Let the striptease begin...(1)
Character 1 - Jana Sterbak is Dress (2)
One of my favourite ever pieces of art is Sterbaks electric dress I Want You to Feel the Way I Do ... (The Dress). A very simple wire frame work with live electric filaments threaded through. She is known mostly for her meat dress, I love the texture, but dont like the shape as it is sewn on to a showroom dummy. This alienates with its idealised female form. IW YTFTWID is not constrictive in constructed femininity and it flows like the juice and you can see it stepping Frankenstein like towards you to embrace you in its tender arms and you are gripped to the chest and die like a fly buzzing and fizzing.

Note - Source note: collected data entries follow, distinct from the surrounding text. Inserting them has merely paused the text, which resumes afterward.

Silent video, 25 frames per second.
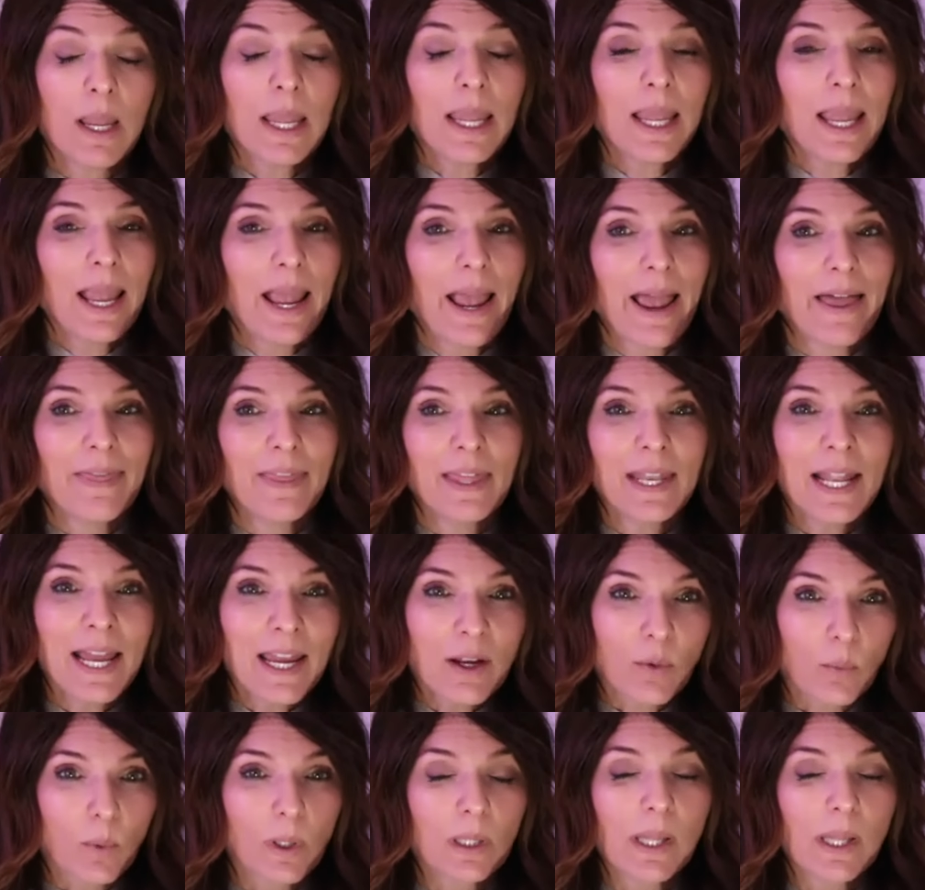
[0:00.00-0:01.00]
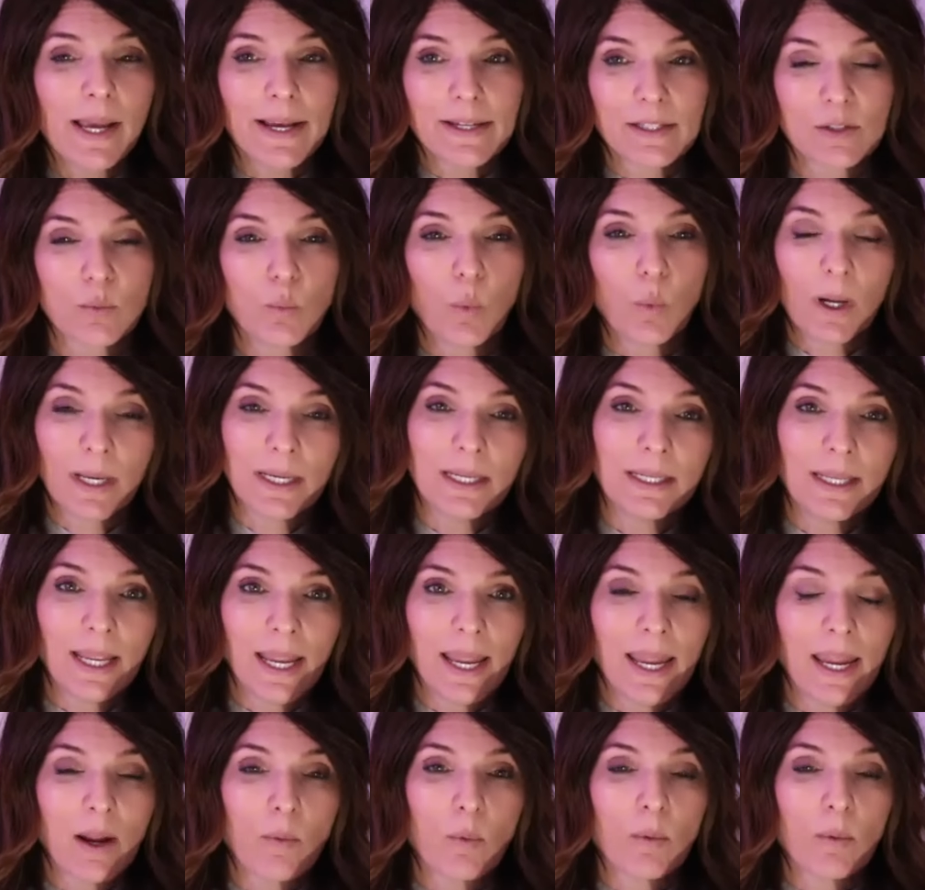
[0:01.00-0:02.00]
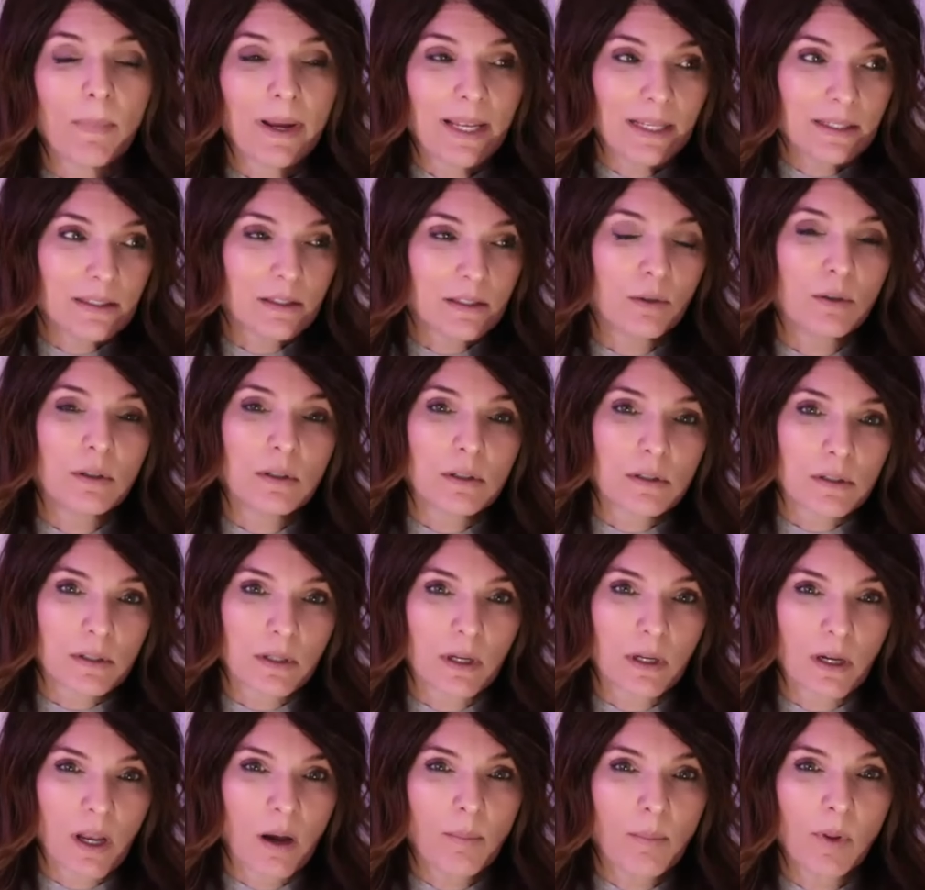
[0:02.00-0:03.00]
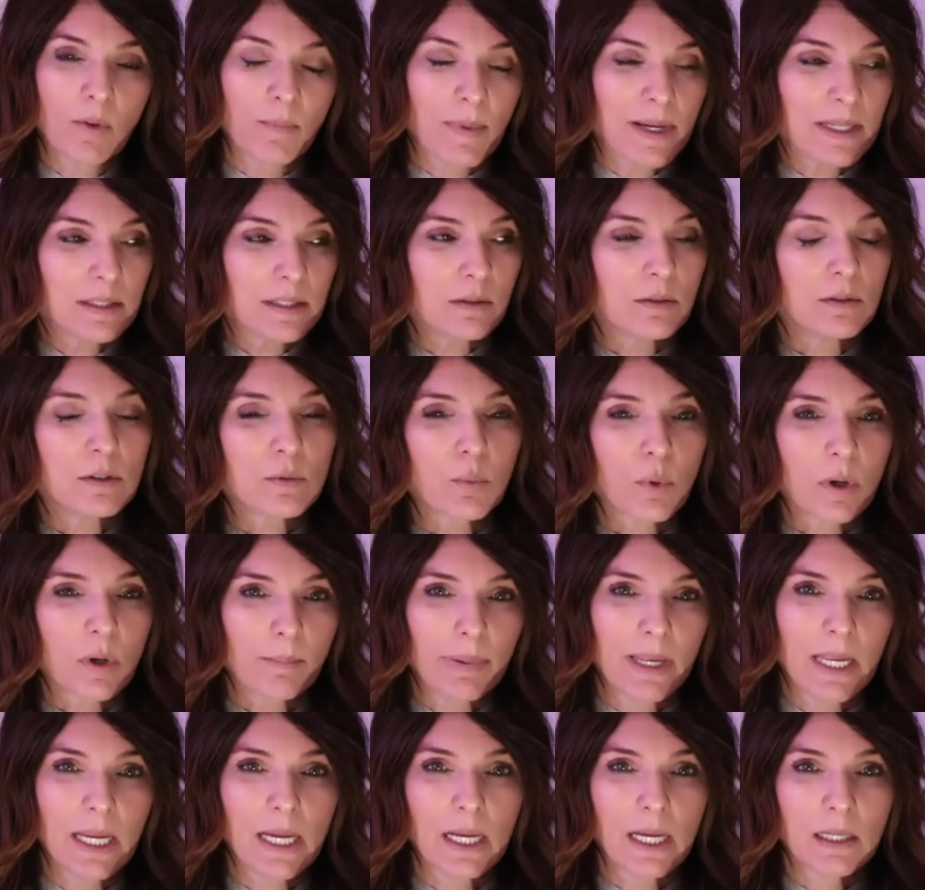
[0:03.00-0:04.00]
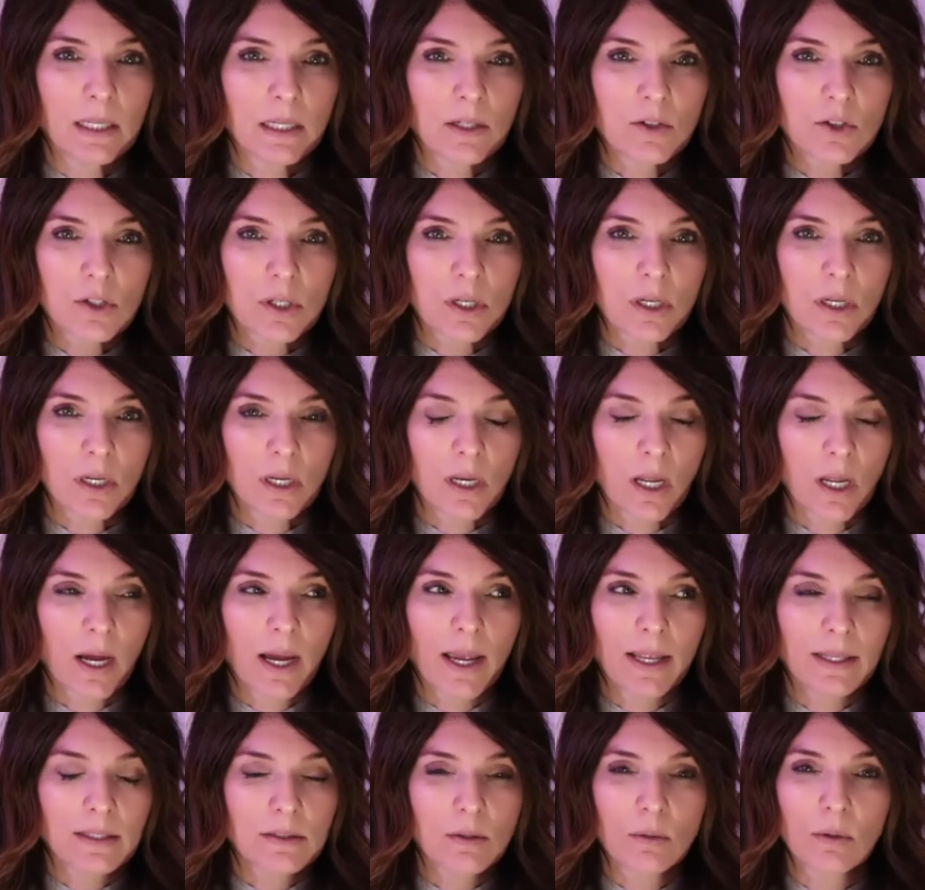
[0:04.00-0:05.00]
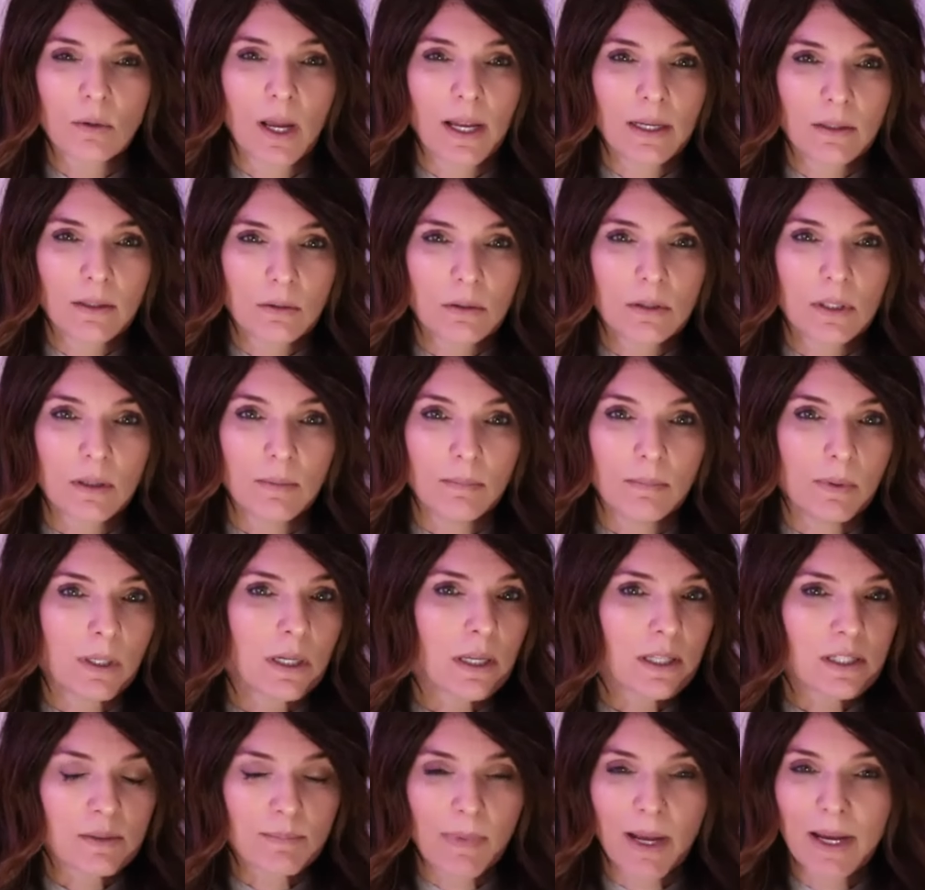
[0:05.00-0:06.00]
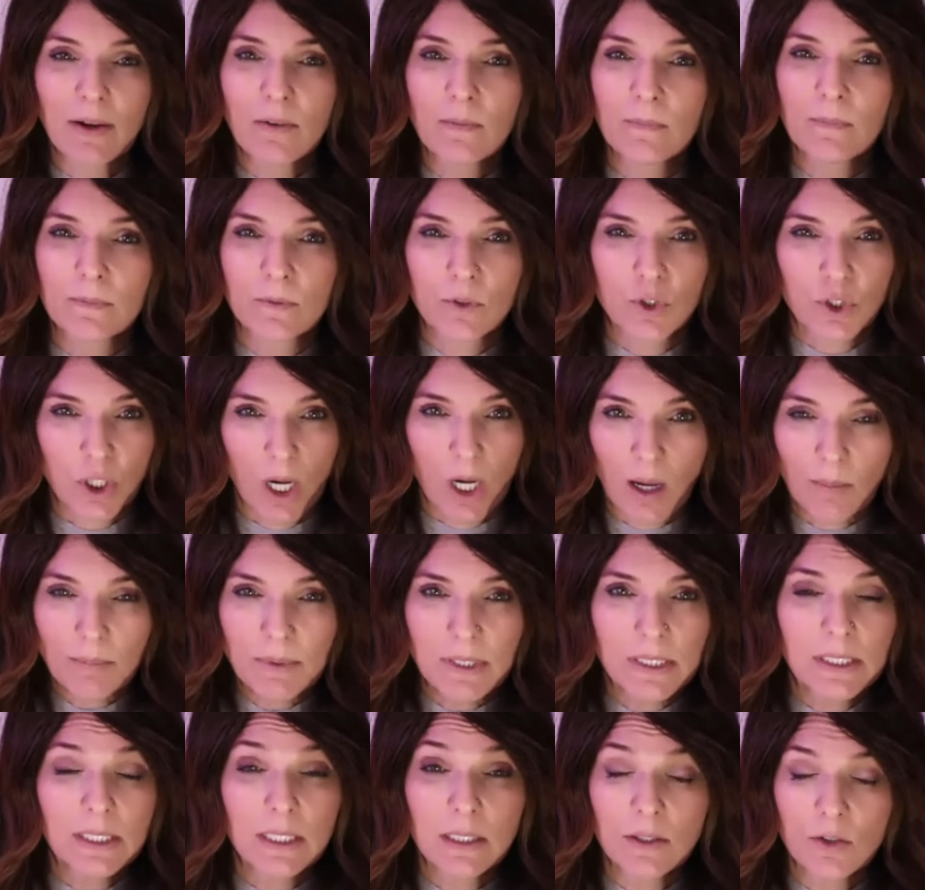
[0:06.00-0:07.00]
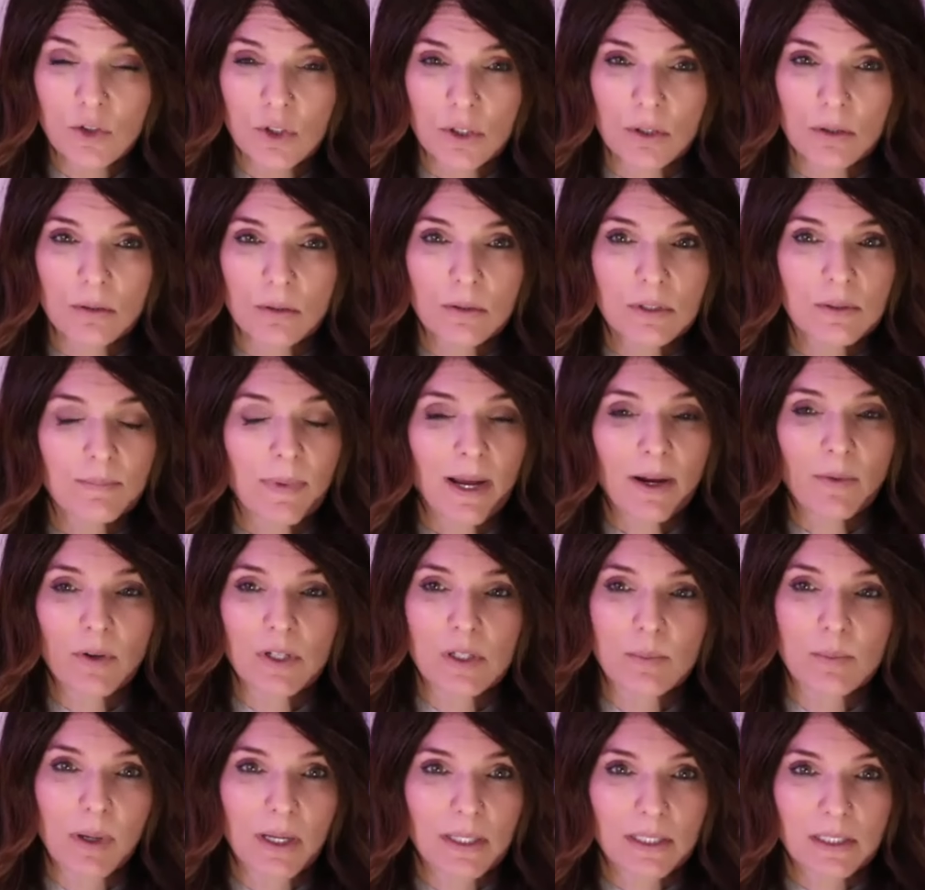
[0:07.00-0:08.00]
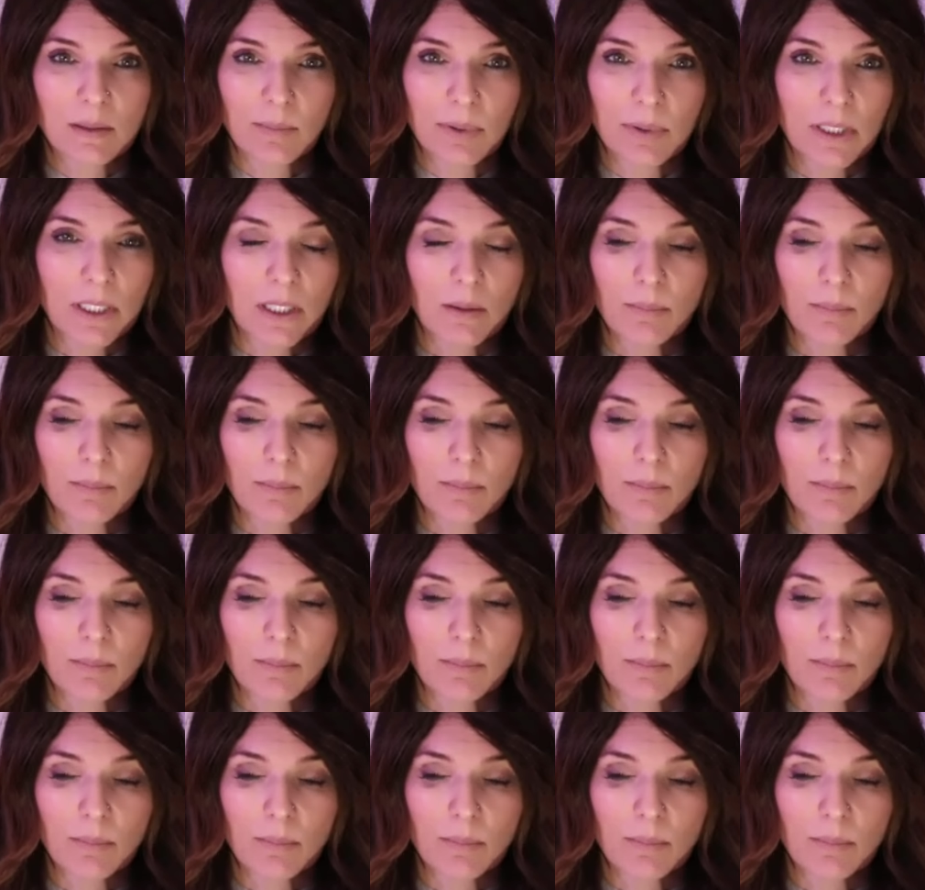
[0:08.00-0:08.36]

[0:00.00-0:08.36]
and then I realized one day when my students, a couple of my students weren't paying attention, I so I told them, look, it's my job to teach you, it's my responsibility.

To me as a painter, IW YTFTWID is a fantastic iconic 3D representation of Dress (3) - the minimal sculpting keeps it freshness as a image of femininity without being 'loaded' with psychological baggage. I look at this Dress and it is female - I look at this Dress and it is destructive - I look at this Dress and its smiling, spiteful and sweet. When looking at clothing and technology this Dress is an image of the primaeval beginnings. The black rubbery wires dropping loosly from the frame - like the body's connective neurons and bloody waste.
| If weaving was to count as an achievement, it was not even one of womens own. Their work is not original or creative: both the women and their cloths are simply copying the matted tangles of pubic hair. Should they have pretensions to authority, they would only be faking this as well. Women "can, it seems, (only) imitate nature. Duplicate what nature offers and produces. In a kind of technical assistance and substitution." Weaving is an automatic imitation of some bodily function already beyond the weavers control. She is bound to weave a costume for the masquerade: she is an actress, a mimic, an impersonator, with no authenticity underneath it all. She has nothing to reveal, no soul to bare, not even a sex or a self to please. He pulls aside the veils, the webs of lies, the shrouds of mystery, and the layers of deception and duplicity, and finds no comfort, no there there. Only the "horror of nothing to be seen." Good of her to cover it up for him. (4) | |||
Cloth has a bloody history as with the newly formed cloth trade in Halifax which lead to the gibbet. The heater elements may be an 'old' technology but the electric chair is still used in America.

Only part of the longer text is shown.